◆ **Required work**
Search the entries for the word "frames" and copy each line that has it.

Segment Start: Information supplied

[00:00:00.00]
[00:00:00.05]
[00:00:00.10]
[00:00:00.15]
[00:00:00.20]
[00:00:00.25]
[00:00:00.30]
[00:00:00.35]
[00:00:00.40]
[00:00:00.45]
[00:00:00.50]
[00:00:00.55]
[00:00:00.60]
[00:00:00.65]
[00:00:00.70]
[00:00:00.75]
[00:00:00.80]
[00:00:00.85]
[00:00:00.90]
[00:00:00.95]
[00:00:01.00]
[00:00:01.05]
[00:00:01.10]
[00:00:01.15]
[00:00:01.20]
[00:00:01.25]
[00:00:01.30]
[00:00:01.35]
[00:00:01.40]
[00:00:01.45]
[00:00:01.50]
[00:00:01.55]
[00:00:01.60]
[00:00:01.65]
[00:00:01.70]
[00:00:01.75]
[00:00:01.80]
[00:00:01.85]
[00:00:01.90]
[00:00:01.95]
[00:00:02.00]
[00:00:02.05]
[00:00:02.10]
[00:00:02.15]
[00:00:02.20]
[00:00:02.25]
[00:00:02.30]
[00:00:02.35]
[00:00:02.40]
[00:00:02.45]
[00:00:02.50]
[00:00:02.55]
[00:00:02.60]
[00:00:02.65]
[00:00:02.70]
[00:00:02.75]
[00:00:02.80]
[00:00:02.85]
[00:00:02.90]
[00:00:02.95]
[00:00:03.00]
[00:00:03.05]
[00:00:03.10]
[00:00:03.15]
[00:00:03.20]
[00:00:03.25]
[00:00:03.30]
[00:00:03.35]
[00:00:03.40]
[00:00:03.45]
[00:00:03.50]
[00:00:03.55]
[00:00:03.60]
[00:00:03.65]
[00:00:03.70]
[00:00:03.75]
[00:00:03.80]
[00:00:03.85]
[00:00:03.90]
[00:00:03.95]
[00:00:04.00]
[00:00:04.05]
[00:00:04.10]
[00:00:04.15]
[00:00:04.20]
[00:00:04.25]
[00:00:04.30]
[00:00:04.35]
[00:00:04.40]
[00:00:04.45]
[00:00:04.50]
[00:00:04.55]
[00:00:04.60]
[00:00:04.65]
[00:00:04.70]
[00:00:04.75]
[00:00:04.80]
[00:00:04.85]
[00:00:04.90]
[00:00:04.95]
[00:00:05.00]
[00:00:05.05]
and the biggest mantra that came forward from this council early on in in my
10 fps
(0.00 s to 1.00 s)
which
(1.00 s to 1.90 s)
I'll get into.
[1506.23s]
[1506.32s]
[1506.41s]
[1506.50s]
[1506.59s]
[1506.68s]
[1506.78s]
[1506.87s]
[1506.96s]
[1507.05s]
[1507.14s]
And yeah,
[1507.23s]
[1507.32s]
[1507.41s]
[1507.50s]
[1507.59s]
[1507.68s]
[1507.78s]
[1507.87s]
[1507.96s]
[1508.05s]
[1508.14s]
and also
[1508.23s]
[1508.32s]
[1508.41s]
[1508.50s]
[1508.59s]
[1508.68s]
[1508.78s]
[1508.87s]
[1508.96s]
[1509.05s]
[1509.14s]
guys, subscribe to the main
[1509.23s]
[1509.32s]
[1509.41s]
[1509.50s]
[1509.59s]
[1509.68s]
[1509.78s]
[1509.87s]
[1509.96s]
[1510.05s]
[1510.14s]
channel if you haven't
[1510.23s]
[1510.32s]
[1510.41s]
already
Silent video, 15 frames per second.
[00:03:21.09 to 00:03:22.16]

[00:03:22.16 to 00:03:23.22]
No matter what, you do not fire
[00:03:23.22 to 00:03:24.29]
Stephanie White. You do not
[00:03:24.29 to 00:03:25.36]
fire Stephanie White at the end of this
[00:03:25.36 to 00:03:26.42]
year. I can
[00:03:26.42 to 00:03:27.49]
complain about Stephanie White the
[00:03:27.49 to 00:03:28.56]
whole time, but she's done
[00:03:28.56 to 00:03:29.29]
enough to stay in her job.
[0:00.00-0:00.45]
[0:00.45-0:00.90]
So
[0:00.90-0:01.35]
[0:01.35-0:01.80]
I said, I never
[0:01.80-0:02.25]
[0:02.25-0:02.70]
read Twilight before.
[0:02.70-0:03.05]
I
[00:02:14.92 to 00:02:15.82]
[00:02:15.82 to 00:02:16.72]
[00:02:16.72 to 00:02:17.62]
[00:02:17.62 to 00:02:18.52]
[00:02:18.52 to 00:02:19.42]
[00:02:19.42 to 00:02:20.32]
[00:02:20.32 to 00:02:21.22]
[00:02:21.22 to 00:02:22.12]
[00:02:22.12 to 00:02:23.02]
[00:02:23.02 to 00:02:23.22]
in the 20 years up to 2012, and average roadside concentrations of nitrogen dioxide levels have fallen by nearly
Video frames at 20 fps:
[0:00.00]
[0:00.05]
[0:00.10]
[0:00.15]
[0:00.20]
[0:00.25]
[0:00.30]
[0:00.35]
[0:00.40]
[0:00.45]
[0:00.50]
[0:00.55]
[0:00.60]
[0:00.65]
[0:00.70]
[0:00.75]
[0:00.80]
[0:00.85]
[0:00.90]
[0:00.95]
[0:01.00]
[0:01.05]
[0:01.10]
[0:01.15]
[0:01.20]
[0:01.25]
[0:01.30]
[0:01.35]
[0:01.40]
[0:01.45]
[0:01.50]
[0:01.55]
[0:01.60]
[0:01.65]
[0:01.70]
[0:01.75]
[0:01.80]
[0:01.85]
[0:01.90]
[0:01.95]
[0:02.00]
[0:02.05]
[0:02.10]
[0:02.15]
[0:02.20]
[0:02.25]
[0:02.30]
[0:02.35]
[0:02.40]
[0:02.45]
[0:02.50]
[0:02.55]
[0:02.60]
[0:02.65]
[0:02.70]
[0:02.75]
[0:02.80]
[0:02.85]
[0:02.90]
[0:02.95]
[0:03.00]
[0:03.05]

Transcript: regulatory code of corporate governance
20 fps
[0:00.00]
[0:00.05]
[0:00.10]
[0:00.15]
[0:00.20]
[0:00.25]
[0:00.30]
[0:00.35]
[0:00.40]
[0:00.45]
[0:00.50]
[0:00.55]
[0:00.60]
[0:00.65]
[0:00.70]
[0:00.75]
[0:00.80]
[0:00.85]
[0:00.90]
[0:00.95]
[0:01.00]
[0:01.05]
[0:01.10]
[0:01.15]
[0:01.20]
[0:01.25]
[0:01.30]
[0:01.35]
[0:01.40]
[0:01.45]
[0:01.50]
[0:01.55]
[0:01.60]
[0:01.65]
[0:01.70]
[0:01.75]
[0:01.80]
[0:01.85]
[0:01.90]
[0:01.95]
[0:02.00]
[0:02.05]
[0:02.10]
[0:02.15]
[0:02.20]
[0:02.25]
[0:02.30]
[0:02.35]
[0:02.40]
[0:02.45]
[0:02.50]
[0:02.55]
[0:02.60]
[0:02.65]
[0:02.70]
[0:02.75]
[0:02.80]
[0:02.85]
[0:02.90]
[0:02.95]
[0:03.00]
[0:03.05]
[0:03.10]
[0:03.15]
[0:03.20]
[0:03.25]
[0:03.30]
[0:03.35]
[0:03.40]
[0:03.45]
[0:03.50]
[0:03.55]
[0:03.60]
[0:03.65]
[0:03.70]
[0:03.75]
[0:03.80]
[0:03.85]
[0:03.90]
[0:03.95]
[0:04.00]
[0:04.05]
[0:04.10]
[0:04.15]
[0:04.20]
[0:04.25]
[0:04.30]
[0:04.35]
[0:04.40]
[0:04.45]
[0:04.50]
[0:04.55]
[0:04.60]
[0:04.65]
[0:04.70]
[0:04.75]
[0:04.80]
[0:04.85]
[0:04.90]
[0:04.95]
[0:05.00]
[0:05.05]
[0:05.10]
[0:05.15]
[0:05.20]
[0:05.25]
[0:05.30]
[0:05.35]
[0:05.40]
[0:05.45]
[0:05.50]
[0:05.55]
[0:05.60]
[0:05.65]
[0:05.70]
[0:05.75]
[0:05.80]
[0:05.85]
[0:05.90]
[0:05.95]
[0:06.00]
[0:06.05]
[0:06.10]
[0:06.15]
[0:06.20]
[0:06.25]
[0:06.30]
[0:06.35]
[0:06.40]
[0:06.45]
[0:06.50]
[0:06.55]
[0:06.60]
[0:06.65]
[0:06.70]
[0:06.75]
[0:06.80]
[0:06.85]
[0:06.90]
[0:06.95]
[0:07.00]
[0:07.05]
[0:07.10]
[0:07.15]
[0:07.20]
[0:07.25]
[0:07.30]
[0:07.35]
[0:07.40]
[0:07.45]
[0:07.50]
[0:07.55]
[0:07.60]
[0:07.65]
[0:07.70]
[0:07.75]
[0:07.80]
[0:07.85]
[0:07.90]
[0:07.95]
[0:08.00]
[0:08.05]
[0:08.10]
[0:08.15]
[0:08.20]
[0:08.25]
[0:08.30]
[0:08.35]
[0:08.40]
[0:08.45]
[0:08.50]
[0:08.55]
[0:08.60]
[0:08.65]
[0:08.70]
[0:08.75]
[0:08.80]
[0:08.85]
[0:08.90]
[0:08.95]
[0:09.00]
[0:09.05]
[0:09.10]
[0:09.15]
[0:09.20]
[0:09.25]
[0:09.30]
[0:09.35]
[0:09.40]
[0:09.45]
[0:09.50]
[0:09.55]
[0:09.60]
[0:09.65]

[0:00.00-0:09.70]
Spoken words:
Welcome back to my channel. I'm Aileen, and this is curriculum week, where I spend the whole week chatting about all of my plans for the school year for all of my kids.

Segment End: Information supplied

◆ **Expected answer**
Silent video, 15 frames per second.
Video frames at 20 fps:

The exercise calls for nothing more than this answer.